We acknowledge Reviewer As3y for appreciating the significance and novelty of our work and providing valuable suggestions. Below, we respond to the reviewer's questions point by point.
- Thanks for pointing this out. In the Introduction, we added the review on training-time robustness and testing-time robustness as follows:
Robust RL can be categorized into two taxonomies: training-time and testing-time robustness. Training-time robust RL involves perturbations during the training process, while evaluating the agent in a clean environment (Zhang et al., 2022; Ye et al., 2023). Conversely, testing-time robust RL focuses on training the agent with unperturbed datasets or environments and then testing its performance in the presence of disturbances (Yang et al., 2022; Panaganti et al., 2022). Our work primarily aims at enhancing the testing-time robustness of existing offline RL algorithms.
-
We do not normalize the observations in our experiments. In most experimental settings for testing the robustness of RL algorithms against uncertain observations, perturbed observations are selected within an ball, or the noise is added randomly with a specific scale. This approach ensures that the noise scale for each dimension of the state is the same. However, if we choose to normalize the states perturbed by the aforementioned noises, the normalized states would have different noise scales for different dimensions, since the distribution of each state dimension is distinct. Therefore, normalization of the perturbed states can complicate the denoising process for DMBP. We have added a paragraph in Appendix B.2 to clarify this point.
-
To our knowledge, DMBP does not possess the capability to handle training with incomplete observations. The primary objective of DMBP is to accurately recover the actual states for the agent to make decisions. However, it lacks the ability to reason about the unknown dimensions of states in offline datasets. Consequently, DMBP may require the baseline agent to be trained with unobserved dimensions in such scenarios. Unfortunately, due to the time constraints, we were unable to validate this approach within the revision period. We firmly believe that this avenue holds promising value for further exploration and research.
-
We have included a new section (Appendix D.5), which provides the computing costs associated with DMBP (including training and testing costs).
-
We apologize for the typos we made. We have carefully checked entire paper to correct all typos.
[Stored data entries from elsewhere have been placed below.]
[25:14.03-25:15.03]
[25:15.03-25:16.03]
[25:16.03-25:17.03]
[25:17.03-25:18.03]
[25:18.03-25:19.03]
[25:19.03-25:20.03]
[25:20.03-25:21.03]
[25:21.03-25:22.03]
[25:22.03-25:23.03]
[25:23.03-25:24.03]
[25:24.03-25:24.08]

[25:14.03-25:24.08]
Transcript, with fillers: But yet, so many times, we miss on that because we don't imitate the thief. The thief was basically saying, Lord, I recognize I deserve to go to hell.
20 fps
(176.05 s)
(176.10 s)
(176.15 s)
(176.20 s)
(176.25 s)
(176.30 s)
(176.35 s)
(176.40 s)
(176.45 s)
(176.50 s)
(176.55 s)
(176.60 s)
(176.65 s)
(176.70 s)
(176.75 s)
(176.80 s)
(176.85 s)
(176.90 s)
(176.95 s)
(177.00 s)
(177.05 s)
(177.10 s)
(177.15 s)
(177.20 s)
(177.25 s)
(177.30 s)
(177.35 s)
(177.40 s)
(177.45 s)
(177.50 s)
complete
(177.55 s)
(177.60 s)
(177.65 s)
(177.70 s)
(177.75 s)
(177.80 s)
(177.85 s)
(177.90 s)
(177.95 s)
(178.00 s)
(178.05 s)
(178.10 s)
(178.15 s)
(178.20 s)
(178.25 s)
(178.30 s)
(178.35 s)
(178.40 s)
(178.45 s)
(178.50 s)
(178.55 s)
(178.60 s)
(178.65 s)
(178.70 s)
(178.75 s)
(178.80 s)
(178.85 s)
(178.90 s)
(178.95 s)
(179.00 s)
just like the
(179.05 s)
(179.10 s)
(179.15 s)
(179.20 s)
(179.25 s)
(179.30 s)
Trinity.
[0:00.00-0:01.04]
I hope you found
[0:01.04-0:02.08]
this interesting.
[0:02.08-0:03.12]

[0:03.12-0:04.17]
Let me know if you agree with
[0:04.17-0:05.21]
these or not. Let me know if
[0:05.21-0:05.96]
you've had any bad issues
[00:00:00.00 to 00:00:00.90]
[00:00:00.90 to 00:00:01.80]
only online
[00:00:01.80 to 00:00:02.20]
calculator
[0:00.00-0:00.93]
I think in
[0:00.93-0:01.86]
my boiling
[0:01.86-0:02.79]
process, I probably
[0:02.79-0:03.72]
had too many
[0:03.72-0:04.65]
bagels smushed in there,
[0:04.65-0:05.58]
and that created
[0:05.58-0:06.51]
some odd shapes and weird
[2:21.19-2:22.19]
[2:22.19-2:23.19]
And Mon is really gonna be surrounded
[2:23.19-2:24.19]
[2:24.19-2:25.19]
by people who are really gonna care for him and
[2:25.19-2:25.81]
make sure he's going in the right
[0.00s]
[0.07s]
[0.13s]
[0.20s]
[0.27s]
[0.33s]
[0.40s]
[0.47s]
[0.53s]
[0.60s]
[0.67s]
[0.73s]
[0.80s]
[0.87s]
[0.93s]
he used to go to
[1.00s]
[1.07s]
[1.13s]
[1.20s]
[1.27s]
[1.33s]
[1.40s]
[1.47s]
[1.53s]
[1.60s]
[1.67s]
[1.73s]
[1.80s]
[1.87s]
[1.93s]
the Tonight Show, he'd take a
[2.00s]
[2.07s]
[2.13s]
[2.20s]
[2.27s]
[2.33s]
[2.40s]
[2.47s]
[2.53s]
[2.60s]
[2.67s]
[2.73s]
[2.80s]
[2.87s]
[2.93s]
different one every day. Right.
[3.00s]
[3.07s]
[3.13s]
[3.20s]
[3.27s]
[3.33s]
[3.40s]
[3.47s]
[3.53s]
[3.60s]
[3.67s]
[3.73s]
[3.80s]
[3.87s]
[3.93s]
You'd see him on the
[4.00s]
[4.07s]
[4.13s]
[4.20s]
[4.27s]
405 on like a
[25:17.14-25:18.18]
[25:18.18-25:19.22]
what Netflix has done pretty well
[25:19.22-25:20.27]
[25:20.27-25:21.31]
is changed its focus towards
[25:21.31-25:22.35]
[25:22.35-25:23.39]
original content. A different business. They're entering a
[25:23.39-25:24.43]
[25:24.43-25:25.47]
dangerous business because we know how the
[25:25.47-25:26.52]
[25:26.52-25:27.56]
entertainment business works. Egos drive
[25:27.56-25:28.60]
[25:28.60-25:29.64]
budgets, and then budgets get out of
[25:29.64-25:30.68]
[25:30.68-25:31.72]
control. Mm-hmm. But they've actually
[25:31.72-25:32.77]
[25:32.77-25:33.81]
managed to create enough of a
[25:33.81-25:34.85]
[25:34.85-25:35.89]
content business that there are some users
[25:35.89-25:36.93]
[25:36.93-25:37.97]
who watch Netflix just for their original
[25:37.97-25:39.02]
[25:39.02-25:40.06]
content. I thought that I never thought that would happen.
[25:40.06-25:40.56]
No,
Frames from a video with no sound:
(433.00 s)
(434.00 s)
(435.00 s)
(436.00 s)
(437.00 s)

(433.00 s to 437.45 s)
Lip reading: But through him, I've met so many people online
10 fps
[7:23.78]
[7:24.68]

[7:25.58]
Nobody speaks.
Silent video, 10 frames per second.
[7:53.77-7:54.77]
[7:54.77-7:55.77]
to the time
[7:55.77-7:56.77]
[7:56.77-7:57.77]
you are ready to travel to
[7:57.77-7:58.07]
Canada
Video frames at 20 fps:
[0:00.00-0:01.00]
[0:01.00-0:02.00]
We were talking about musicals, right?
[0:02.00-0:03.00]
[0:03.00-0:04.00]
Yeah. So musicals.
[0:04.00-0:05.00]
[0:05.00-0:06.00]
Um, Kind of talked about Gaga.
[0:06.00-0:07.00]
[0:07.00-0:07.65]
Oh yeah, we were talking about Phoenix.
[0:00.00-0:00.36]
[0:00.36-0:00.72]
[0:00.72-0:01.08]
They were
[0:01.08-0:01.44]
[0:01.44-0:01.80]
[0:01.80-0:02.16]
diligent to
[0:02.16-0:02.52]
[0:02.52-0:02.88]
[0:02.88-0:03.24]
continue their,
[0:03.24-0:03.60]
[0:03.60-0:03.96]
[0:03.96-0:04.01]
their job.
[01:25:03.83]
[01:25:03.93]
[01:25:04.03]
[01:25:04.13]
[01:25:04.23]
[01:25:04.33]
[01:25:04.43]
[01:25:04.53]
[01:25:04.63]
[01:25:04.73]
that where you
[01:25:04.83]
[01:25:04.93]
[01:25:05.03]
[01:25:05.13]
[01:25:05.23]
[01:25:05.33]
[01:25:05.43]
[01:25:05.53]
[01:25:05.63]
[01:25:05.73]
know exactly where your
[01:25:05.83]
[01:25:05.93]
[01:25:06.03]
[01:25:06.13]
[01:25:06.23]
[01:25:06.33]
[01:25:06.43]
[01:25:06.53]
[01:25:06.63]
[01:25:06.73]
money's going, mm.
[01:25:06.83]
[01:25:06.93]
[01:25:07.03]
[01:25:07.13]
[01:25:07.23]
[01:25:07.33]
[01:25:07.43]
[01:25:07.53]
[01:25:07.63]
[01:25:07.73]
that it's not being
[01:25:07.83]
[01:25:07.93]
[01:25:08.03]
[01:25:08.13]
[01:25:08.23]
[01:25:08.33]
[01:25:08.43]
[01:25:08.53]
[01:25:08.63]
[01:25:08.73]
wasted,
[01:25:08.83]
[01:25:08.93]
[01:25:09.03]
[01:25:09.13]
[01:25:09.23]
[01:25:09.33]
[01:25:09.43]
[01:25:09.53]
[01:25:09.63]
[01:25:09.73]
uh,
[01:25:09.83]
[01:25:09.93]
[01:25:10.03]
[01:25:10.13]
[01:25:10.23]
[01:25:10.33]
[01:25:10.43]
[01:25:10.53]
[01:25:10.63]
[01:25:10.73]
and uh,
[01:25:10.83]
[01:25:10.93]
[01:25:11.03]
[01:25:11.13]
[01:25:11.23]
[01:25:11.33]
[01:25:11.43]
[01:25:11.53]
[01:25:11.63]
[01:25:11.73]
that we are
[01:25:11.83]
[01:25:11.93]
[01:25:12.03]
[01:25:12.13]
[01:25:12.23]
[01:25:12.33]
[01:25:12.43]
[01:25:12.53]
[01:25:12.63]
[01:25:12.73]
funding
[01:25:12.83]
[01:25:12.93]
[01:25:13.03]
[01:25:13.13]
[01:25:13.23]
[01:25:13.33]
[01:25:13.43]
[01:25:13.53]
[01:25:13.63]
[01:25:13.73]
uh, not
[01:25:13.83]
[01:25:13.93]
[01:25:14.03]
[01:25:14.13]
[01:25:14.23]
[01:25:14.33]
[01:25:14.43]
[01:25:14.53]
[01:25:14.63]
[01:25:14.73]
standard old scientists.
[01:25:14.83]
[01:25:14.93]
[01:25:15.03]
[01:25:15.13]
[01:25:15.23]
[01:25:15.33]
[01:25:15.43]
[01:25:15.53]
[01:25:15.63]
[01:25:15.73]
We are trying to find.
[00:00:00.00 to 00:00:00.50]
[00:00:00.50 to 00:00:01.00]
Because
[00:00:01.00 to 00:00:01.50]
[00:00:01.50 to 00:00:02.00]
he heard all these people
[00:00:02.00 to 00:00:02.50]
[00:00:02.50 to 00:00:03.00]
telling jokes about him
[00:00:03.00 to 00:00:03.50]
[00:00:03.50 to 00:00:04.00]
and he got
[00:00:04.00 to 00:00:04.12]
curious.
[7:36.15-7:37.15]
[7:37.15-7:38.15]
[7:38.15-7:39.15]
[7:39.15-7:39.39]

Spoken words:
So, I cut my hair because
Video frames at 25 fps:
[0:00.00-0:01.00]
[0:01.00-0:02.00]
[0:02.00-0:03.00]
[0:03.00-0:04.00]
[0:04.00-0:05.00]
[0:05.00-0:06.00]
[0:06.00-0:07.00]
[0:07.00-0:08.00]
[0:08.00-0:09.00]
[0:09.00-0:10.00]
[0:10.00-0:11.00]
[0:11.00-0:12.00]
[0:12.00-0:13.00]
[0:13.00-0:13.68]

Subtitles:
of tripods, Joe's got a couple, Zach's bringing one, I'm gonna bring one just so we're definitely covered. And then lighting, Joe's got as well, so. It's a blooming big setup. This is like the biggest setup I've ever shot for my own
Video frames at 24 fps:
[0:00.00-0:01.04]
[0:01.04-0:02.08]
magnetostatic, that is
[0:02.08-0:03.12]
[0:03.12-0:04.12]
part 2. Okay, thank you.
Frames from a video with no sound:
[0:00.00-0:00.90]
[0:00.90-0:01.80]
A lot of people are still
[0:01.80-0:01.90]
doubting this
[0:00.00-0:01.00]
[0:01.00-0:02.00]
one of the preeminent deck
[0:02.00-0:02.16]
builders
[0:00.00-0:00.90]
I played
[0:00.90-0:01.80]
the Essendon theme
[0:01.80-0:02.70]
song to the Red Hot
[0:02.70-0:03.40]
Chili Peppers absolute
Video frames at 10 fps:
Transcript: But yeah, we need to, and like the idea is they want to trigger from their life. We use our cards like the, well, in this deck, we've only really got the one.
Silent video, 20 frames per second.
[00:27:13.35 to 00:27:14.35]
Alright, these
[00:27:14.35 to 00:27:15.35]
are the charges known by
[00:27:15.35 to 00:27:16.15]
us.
[1] Xuezhou Zhang, Yiding Chen, Xiaojin Zhu, and Wen Sun. Corruption-robust offline reinforcement learning. In International Conference on Artificial Intelligence and Statistics, pp. 5757–5773. PMLR, 2022.
[2] Chenlu Ye, Rui Yang, Quanquan Gu, and Tong Zhang. Corruption-robust offline reinforcement learning with general function approximation. arXiv preprint arXiv:2310.14550, 2023.
[3] Rui Yang, Chenjia Bai, Xiaoteng Ma, Zhaoran Wang, Chongjie Zhang, and Lei Han. RORL: Robust offline reinforcement learning via conservative smoothing. In Advances in Neural Information Processing Systems, 2022.
[4] Kishan Panaganti, Zaiyan Xu, Dileep Kalathil, and Mohammad Ghavamzadeh. Robust reinforcement learning using offline data. arXiv preprint arXiv:2208.05129, 2022.
Thank you for the reply. I still have concerns regarding the lack of input normalization in the given setting. Normalization has been adopted in prior attack works [1][2] in the literature of robust RL. In the absence of normalization, noise of the same scale will have a minimal impact on dimensions with large scale values, but a significant impact on dimensions with small scale values. The corruption is biased for different dimensions. Although this issue may not be crucial considering the overall contribution of this work, I believe it can be addressed by (1) emphasizing the unnormalized setting in the main paper and mentioning it in the limitation section, and (2) providing some results in the normalized setting if possible.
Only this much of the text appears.